Osadzanie indywidualnymi chromosomami z szklanymi igłami jeden thousandth średnica ludzki włos, diuka Uniwersytecki magistrant/magistrantka badał ich "kleistość" jeden inny podczas komórka podziału. Jej osobliwe chirurgicznie umiejętności dodawali kawałek w zawiły sposób łamigłówka i ampuła jak jeden komórka dzieli w dwa -- proces podstawa wszystkie organizmy.
W Dec. 14, zagadnieniu Aktualna biologia, Leocadia Paliulis i Bruce Nicklas, 2004, donosi ich postęp w zrozumieniu i ich uwolnieniu podczas komórka podziału. jak pary chromosomy w each komórce kierują balansować ich przyleganie inny jeden Ich praca sponsorował Krajowymi instytutami zdrowie. Chromosomy są malutkimi włókien strukturami które mieścą swój geny. w komórce Replikują i oddzielają w trakcie komórka podziału.
Wyśmienity zarządzanie przyleganie własność między niedawno dzielącymi chromosomami, nazwane chromatydy, jest kluczowy jeżeli komórki są dzielić stosownie. W ten procesu chromatydach rysuje oddzielnie oddzielać słupy rozdzielająca komórka tak, że each nowa "córki" komórka zawiera pojedynczą kopię each. Ten sam podstawowy proces działa w normalnym komórka podziale, nazwanej mitozie as well as rozprzestrzenianiu, sperma i jajeczne komórki dzwoniący meiosis.
Chromosomy w mitozie i meiosis muszą być trzymający wpólnie" tłumaczony Nicklas który jest Badawczym profesorem biologia., ", ponieważ inaczej no dołączają aparat dzwoniący wrzeciono który zakłóca one opposite słupy," "Jeżeli trzymają wpólnie, then jeden replikująca chromatyda może dołączać jeden słup i inny opposite słup.
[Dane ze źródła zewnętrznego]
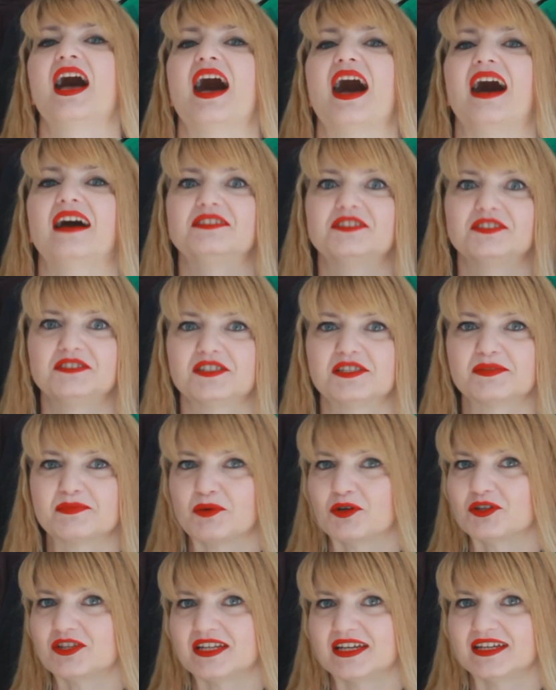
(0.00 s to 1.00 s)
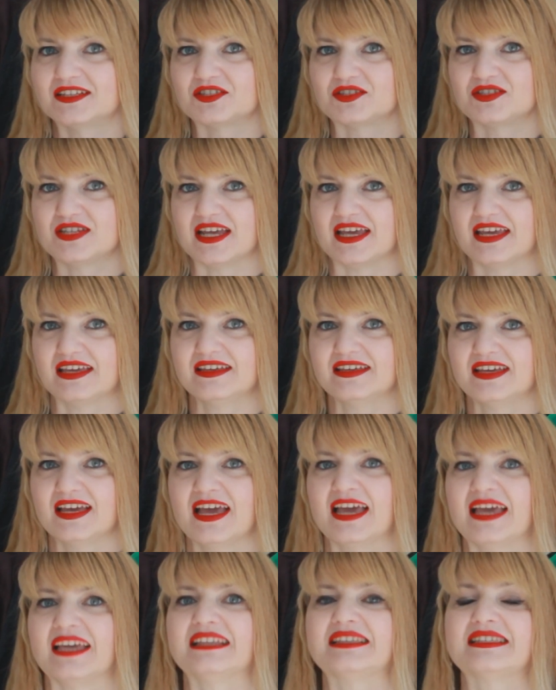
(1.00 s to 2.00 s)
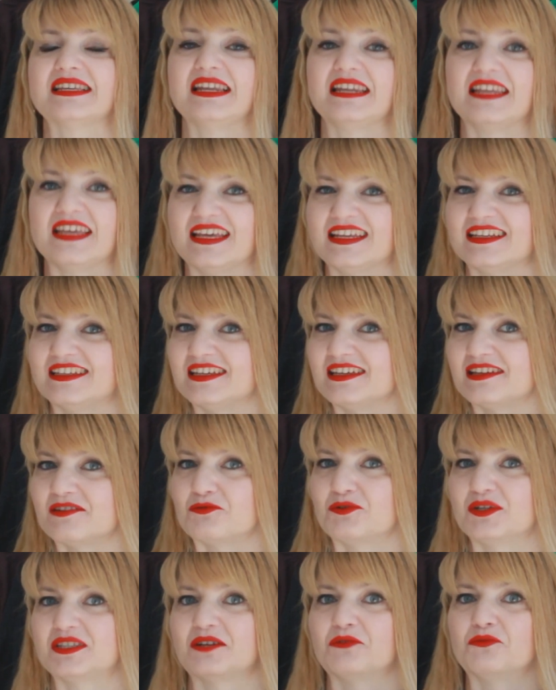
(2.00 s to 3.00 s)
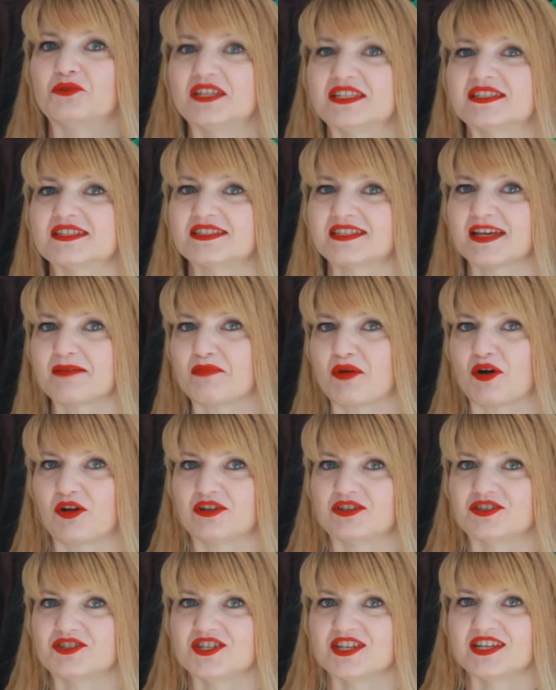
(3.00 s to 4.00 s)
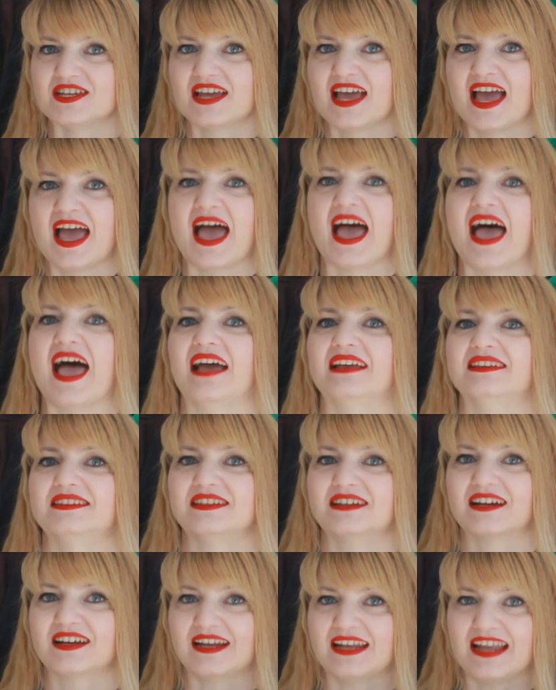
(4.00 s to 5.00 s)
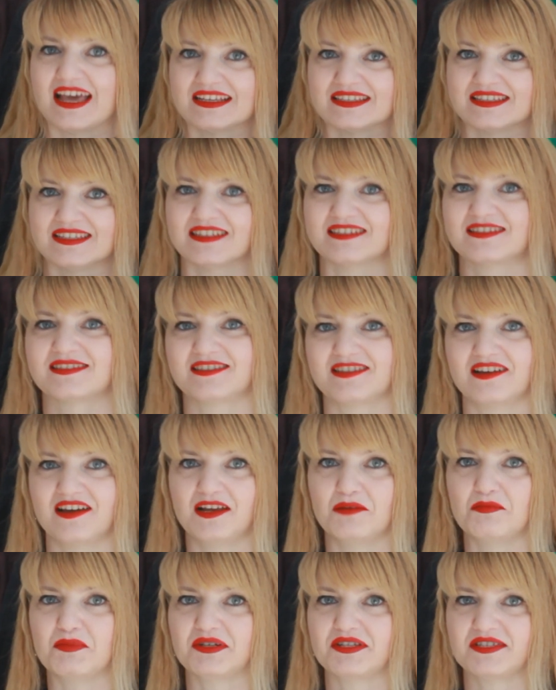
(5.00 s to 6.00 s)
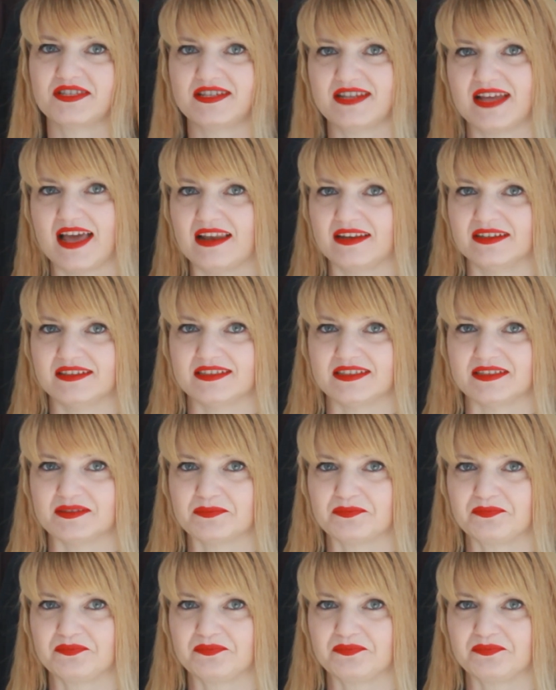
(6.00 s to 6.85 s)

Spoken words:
Under the spotlight today, it's a lady with a winter typology and a classic style personality.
Ale jeżeli no trzymają wpólnie, dołączają niezależnie, i często iść ten sam słup raczej opposite słupy mogą oba siostrzane chromatydy niż. To tworzy chromosomów niezrównoważenia które mogą prowadzić nowotwór lub chromosomowe anormalność które powodują wady okołoporodowa."
Według Nicklas, ja znał że dwa siostrzanej chromatydy przylegającej jeden inny i uwalniającej przy odpowiednim czasem podczas komórka podziału. Jakkolwiek, ten zrozumienie opierał się na biochemicznych eksperymentach które wyjawiali kiedy "kleidła" proteinowy nazwany cohesin który trzyma chromatydy degradował podczas komórka podziału. Także, mikroskopijni studia pokazywali że tam pojawiać się być dwa oddzielnymi chromatydami więc mną podczas wczesnej fazy komórka podział, wierzył że odłączali od jeden inny przy ten czasem.
"Co no zrobił był próbować oddzielać chromatydy bezpośrednio ustalać czy, w rzeczywistości trzymają wpólnie, lub nie," powiedział Nicklas. "W ten sposób, Leocadia wykładał używać micromanipulation odróżniać między widocznym oddzieleniem i badania lekarskiego oddzieleniem."
Studiować chromatydy przyleganie ćwiczył wysoką sztukę manipulować dwa infinitesimal szklanej igły impale each dwa siostrzanej chromatydy w cultured pasikonik komórkach przy odpowiednim czasem w komórka podziale, Paliulis. Wtedy, ever-so-gently stosował siłę ciągnąć one oddzielnie. Na uwolnienie, ja wyjawiał je oddzielał; jeżeli zostawali oddzielnie ale jeżeli chapali z powrotem wpólnie badacze znali chromatydy wciąż dołączali. Paliulis był diukiem magistrant/magistrantka ale jest teraz postdoctoral kumpel przy uniwersytetem Pólnocna Karolina przy kaplicy wzgórzem gdy wykonywał eksperymenty,
Paliulis's umiejętność w zadaniu był nadzwyczajna, powiedział Nicklas. "Najpierw są niewidzialne w komórce wszystko igły, więc ty musisz nieustannie ruszać się one powracający wykrywać ich pozycję jak zakłócają struktury wokoło one. Także micromanipulation aparat układa taki że twój widok jest up przez dna komórka, i igły są nadchodzącym puszkiem przez warstwy nafciany nakrycie komórka konserwować je.